- Opening Delimiter -

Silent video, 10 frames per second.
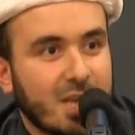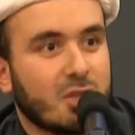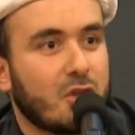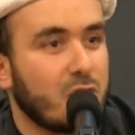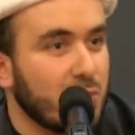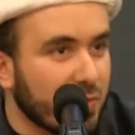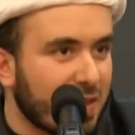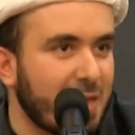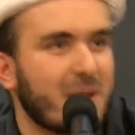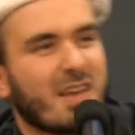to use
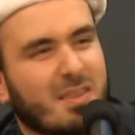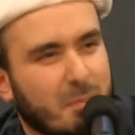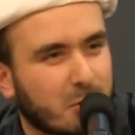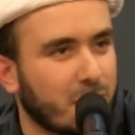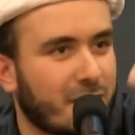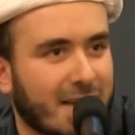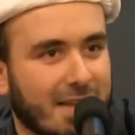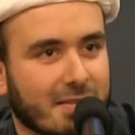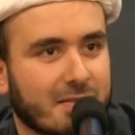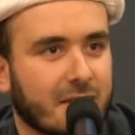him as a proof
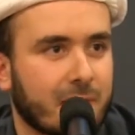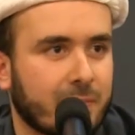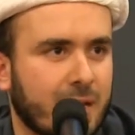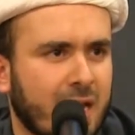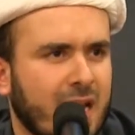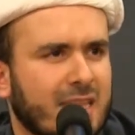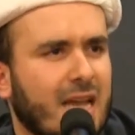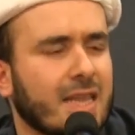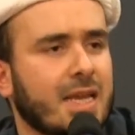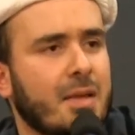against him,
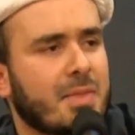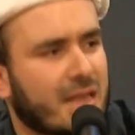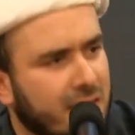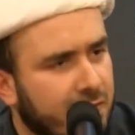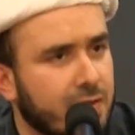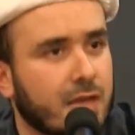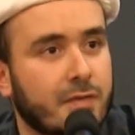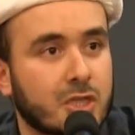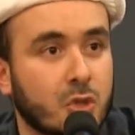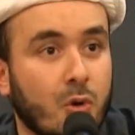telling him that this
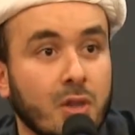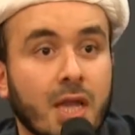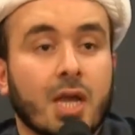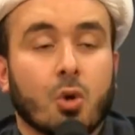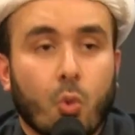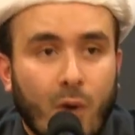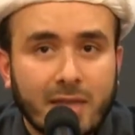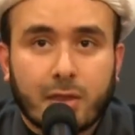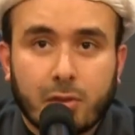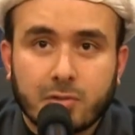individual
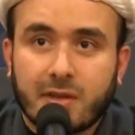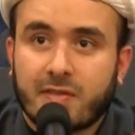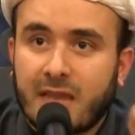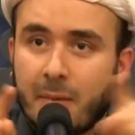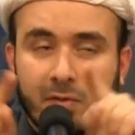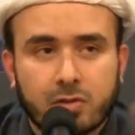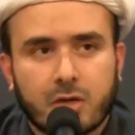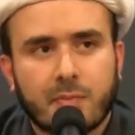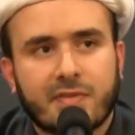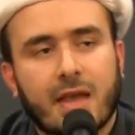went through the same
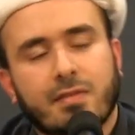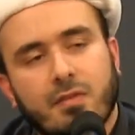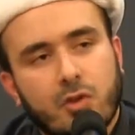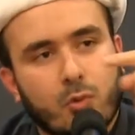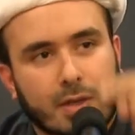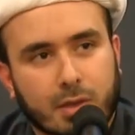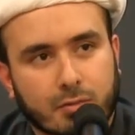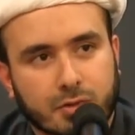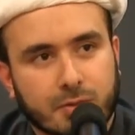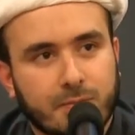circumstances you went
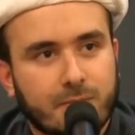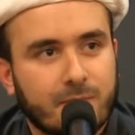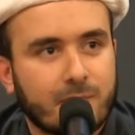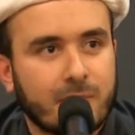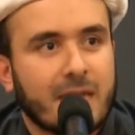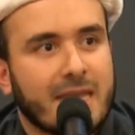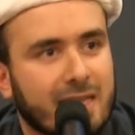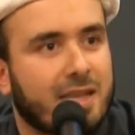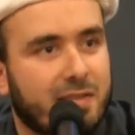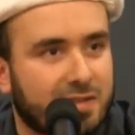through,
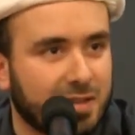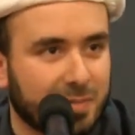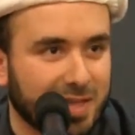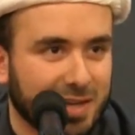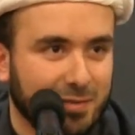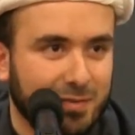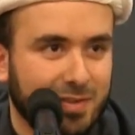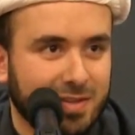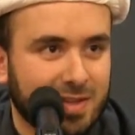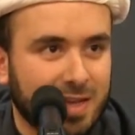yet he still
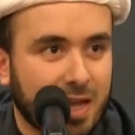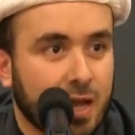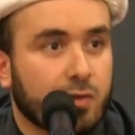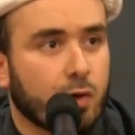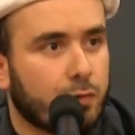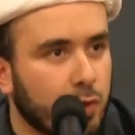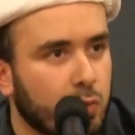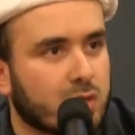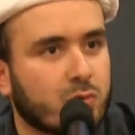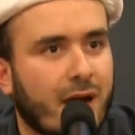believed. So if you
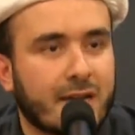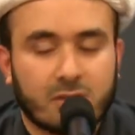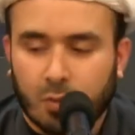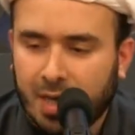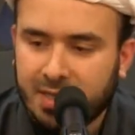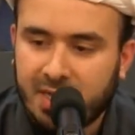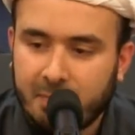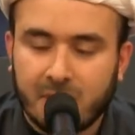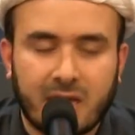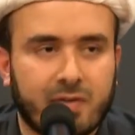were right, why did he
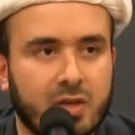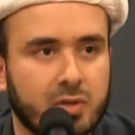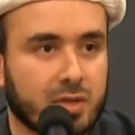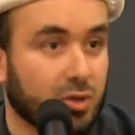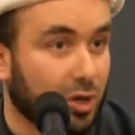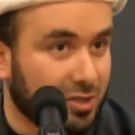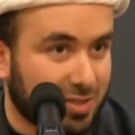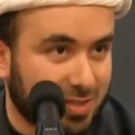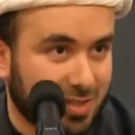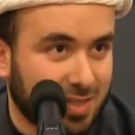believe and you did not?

- Closing Delimiter -
- Opening Delimiter -

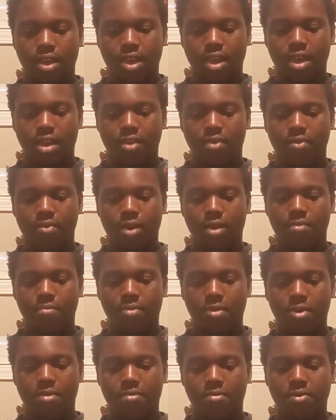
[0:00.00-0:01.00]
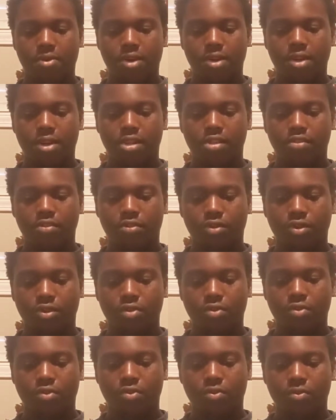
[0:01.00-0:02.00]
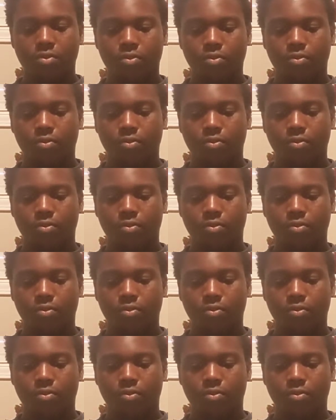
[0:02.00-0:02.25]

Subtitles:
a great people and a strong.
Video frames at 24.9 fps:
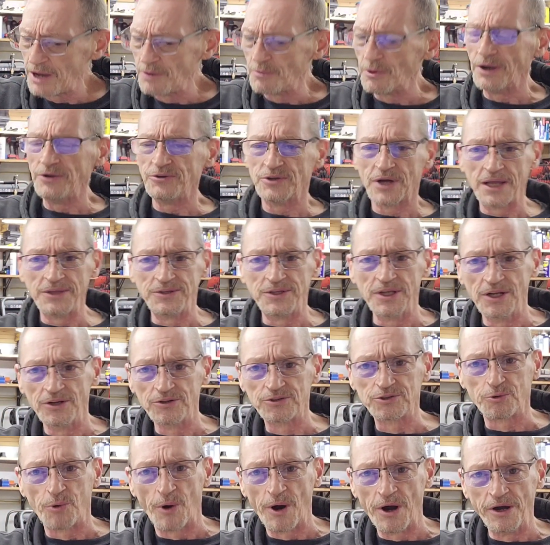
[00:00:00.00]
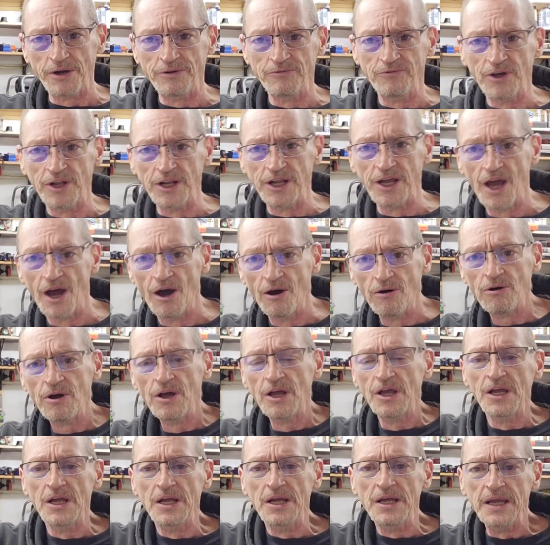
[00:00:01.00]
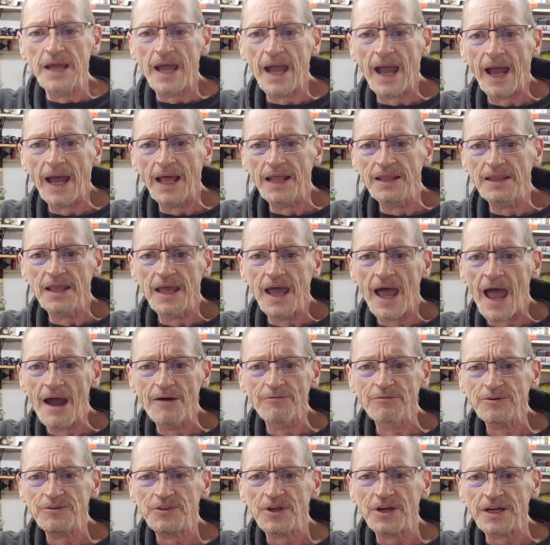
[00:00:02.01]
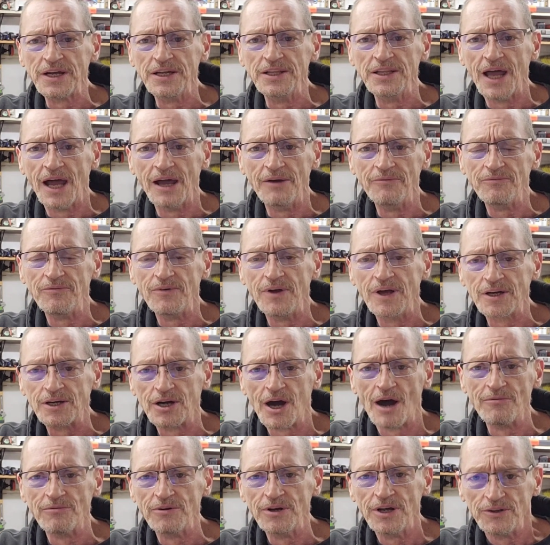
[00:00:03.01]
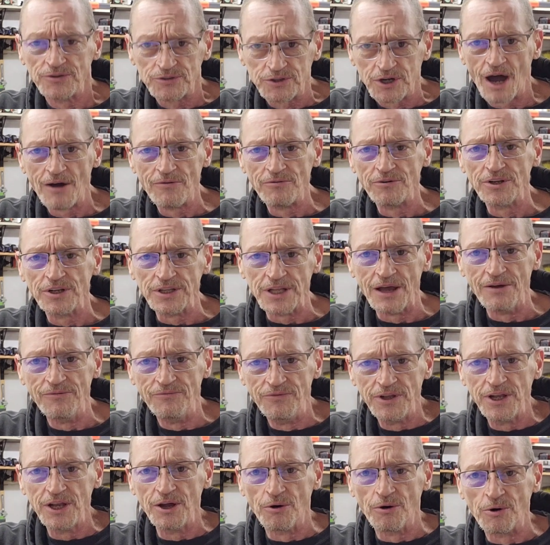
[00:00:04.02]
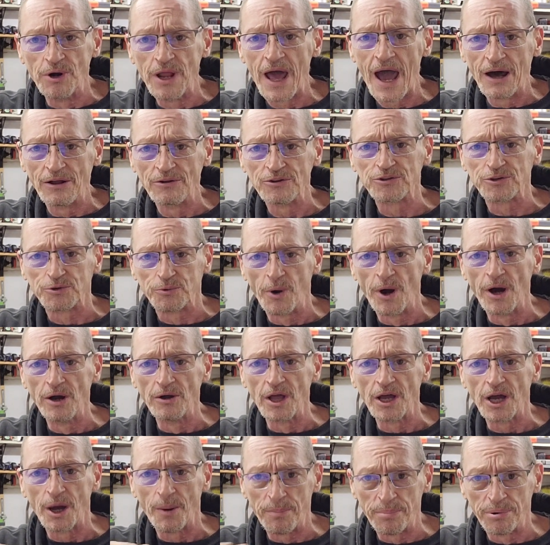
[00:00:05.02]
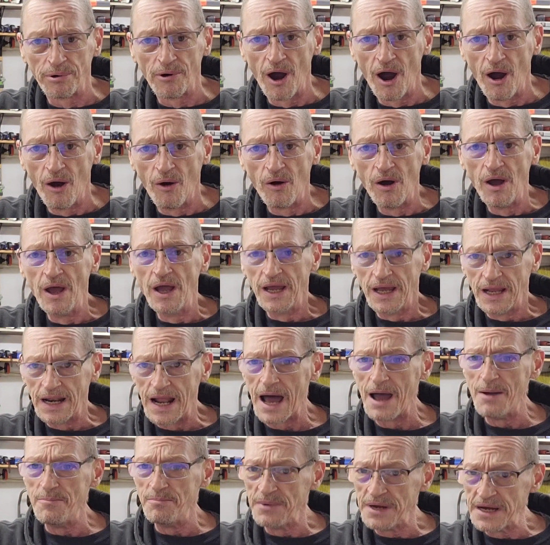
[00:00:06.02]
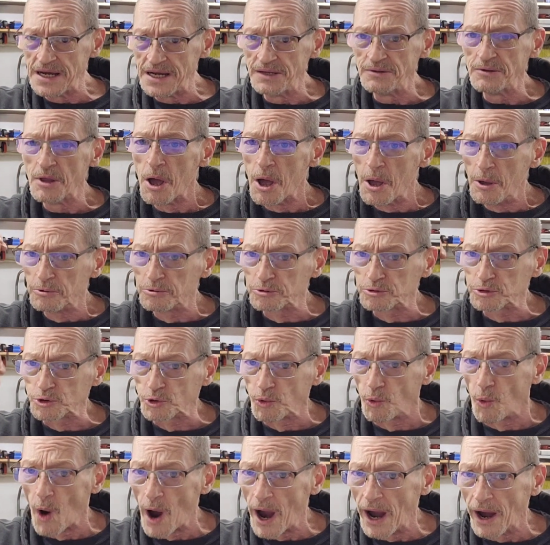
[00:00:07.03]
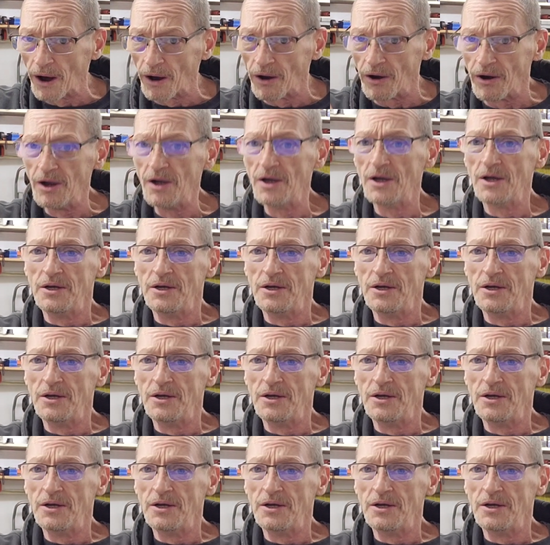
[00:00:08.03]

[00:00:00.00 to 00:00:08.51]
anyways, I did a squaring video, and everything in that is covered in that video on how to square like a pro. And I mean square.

- Closing Delimiter -

Required work:
With pictures omitted, repeat the entries above word for word from the line holding "[0:02.00-0:02.25]" down to the line holding "[00:00:08.03]", keeping both of those lines.

Answer to this exercise:
[0:02.00-0:02.25]

Subtitles:
a great people and a strong.
Video frames at 24.9 fps:
[00:00:00.00]
[00:00:01.00]
[00:00:02.01]
[00:00:03.01]
[00:00:04.02]
[00:00:05.02]
[00:00:06.02]
[00:00:07.03]
[00:00:08.03]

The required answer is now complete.